Data Structures#

Data structures are fundamental constructs in computer science and are used to store, and organise data efficiently. Using the correct data structure for the task at hand can make your code a lot simpler and more performant.

Although there are many data structures present within Python and associated libraries, in this notebook, we’ll go through the 4 fundamental building blocks native to Python: Lists, Tuples, Dictionaries and Sets.

Lists#

We already discussed lists briefly in Control Structures, so we’ll quickly recap, then go through some functionalities that lists provide.

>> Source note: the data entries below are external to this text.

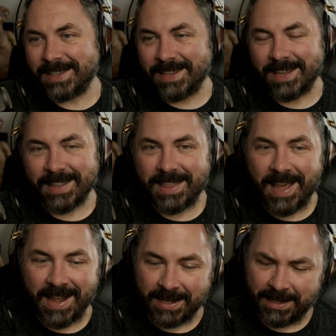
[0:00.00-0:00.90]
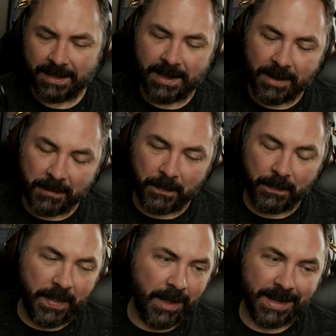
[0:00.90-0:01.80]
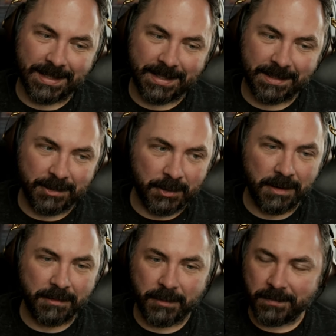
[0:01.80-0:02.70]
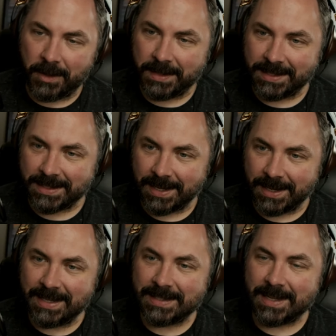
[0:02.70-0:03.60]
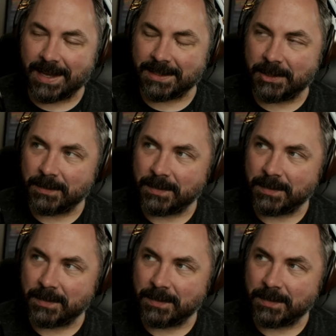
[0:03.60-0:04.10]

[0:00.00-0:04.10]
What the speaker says: the thing. And then now I got this trunk full of all these like kids costumes.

Lists can be instantiated as an empty object, or initialised with values:

instantiated_list = [] # Defining an empty list to add values to later.
initialised_list = [1, 2, 3] # Initialising the list with some values, this can still be added to later!

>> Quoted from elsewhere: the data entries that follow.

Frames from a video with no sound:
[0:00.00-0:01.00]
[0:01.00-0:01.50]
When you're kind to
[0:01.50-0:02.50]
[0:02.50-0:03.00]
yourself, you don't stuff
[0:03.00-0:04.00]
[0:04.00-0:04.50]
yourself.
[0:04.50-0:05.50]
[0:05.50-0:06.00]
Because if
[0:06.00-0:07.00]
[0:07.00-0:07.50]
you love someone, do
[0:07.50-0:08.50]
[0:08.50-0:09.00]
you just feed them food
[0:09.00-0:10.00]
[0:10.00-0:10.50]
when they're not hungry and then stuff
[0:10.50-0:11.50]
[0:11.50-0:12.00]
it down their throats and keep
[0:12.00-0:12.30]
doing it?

Each item within a list can be accessed by using its index, Python (as with all good programming languages) starts counting from 0, so the first element in a list is element 0:

initialised_list[0] # should give the first element in the list, which is 1.

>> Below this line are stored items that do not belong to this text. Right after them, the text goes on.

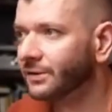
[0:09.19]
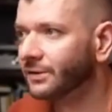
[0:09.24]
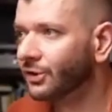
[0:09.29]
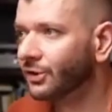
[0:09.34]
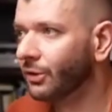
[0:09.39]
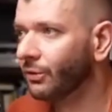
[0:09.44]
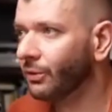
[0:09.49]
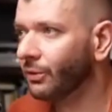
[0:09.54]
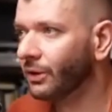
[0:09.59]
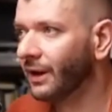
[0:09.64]

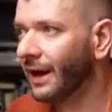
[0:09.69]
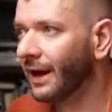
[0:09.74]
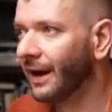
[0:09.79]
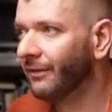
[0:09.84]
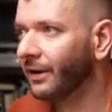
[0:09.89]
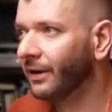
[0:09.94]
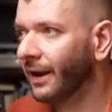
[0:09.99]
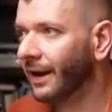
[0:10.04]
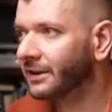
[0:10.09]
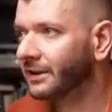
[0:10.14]
So we'll
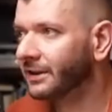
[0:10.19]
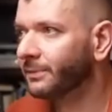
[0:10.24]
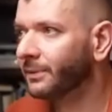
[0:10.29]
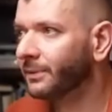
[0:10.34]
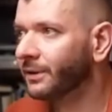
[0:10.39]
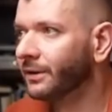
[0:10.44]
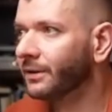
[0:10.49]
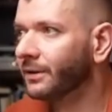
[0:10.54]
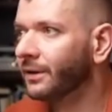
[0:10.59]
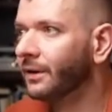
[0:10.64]
have an
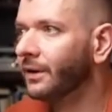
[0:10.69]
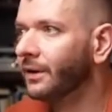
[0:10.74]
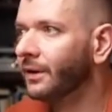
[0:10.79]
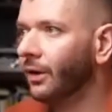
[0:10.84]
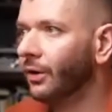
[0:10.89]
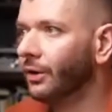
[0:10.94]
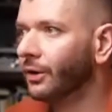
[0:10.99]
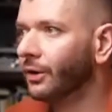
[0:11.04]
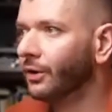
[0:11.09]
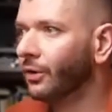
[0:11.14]
expert
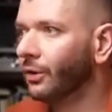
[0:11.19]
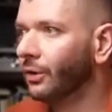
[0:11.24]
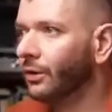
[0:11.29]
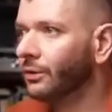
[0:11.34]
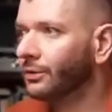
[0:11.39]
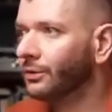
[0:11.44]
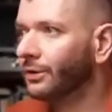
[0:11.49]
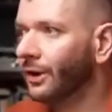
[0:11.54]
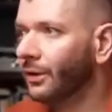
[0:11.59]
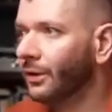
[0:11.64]
on a
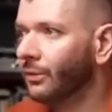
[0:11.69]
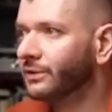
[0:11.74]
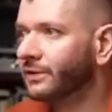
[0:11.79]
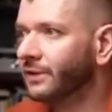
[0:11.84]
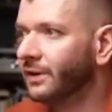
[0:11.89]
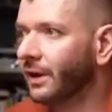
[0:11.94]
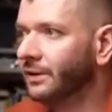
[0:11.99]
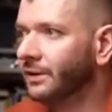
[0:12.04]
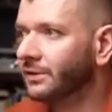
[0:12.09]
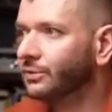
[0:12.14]
call today with
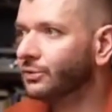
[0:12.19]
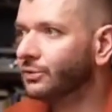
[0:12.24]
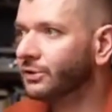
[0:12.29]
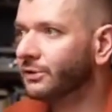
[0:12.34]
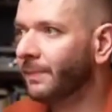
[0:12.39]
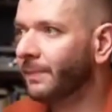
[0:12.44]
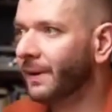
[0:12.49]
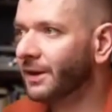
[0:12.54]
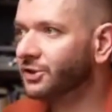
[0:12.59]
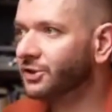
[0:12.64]
us who's
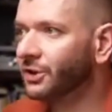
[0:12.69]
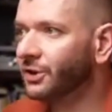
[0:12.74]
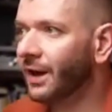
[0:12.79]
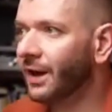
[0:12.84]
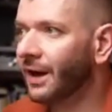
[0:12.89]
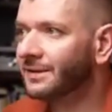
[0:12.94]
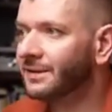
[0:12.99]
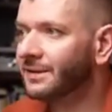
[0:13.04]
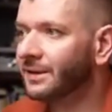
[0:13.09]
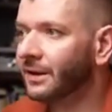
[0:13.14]

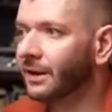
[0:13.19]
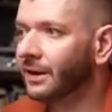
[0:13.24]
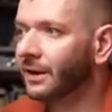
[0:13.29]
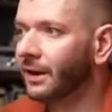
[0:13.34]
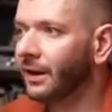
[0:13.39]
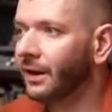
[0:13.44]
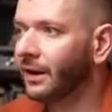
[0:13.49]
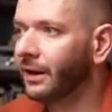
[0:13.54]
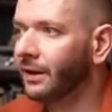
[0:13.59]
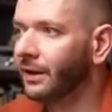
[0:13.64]
specializing
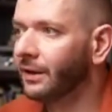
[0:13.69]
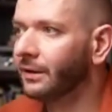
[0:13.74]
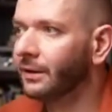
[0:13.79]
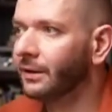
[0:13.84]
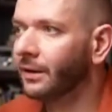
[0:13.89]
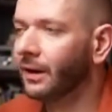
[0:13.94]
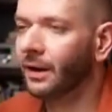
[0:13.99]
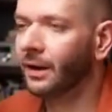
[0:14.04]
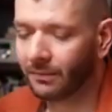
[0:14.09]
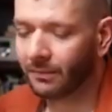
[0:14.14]

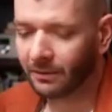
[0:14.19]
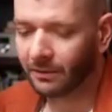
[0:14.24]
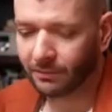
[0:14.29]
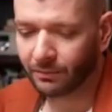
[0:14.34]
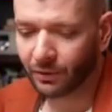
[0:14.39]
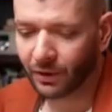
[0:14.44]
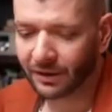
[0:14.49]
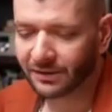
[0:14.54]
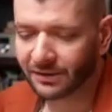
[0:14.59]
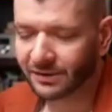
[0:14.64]
in
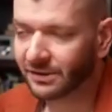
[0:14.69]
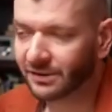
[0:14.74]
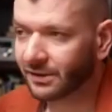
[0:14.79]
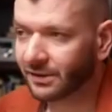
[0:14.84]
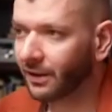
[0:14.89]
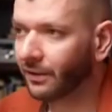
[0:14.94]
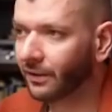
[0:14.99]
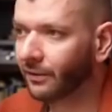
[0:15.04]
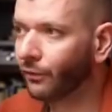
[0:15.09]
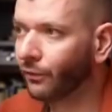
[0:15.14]
payment
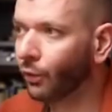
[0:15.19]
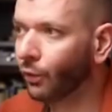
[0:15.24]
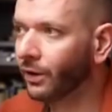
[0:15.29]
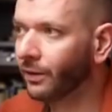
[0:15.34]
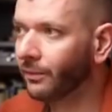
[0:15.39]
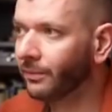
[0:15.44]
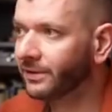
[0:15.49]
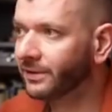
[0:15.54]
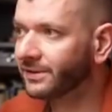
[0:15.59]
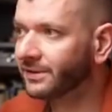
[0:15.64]
processing for
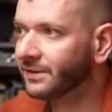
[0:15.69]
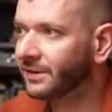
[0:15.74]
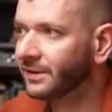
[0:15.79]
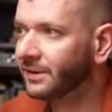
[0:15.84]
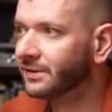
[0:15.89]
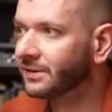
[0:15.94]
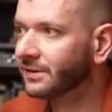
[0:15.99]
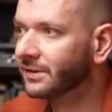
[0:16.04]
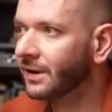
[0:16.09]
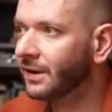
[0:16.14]
the
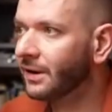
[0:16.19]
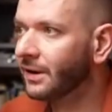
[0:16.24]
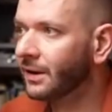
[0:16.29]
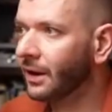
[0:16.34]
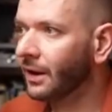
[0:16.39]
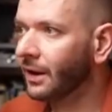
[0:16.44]
businesses.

It’s also possible to select a range of values by using a slice. These can be used as index_to_start_from:index_to_end_before:

initialised_list[0:2] # Returns a list containing 1 and 2.

Let’s add some objects to out empty list:

instantiated_list.append(21) # We can add numerical values (integers, floats etc...)
instantiated_list.append("Yes") # strings
instantiated_list.append(initialised_list) # other lists

instantiated_list

A list is also mutable, meaning we can change any of these values, let’s change the second element from "Yes" to "Changed":

instantiated_list[1] = "Changed"

instantiated_list

Tuples#

Tuples are like immutable lists, so once they are initialised they cannot be changed.

first_tuple = ("a", "b", "c")

Try changing the first element in the tuple to another letter:

# Your code here

You should see an error. Tuples are really useful if you want to protect your data from being overwritten/changed in your code.

Dictionaries#

Dictionaries store key-value pairs, where keys are unique and must be immutable.

first_dict = {"a":0, "b":1, "c":2} # initialise a dictionary

second_dict = {} # instatiate an empty dictionary
second_dict[0] = 3 # add the key 0 to the dictionary and assign it the value 3.

second_dict

It’s then possible to check the keys and values separately or iterate over them:

print(first_dict.keys()) # Just the keys
print(first_dict.values()) # Just the values 

print(first_dict.items()) # Returns tuples of (key, value)

Can you change the value associated with "b" in first_dict? And add a new key-value pair into the same dictionary?

# Your code here

Sets#

Sets are an unordered collection of unique immutable objects. They’re extremely useful for utilising set theory operations, such as unions, intersections and differences.

set_a = {"a", "b", "c"}
set_b = {"c", "d", "e"}

print(set_a.union(set_b)) # Combines the sets, notice that the "c" is not duplicated, and the order is not preserved
print(set_a.intersection(set_b)) # Returns a set containing values that are in both set_a and set_b
print(set_a.difference(set_b)) # Returns a set of values that are only in set_a and not in set_b

Values can be added to an already existing set or removed:

set_b.remove("d") # Remove "d" from the set
set_b.add("f") # Add in an "f"
set_b

Converting between data structures#

Converting between data structures (casting) in Python is simple! Each data structure has a keyword associated with it:

  • list

  • tuple

  • dict

  • set

This does all the heavy lifting:

my_list = [1, 2, 3, 4, 5] # initialise the list with some values

my_tuple = tuple(my_list) # convert it to a tuple
my_set = set(my_list) # convert it to a set

print(my_list)
print(my_tuple)
print(my_set)

Dictionary conversion is slightly different, because you need to provide both keys and values, but it is possible to create an empty dictionary by only providing keys:

dict.fromkeys(my_list)

Task#

You have been given a list containing duplicated below, can you remove all the duplicates and return the results in an immutable structure?

duplicate_containing_list = [7, 2, 3, 4, 7, 5, 9, 3]

# Your code here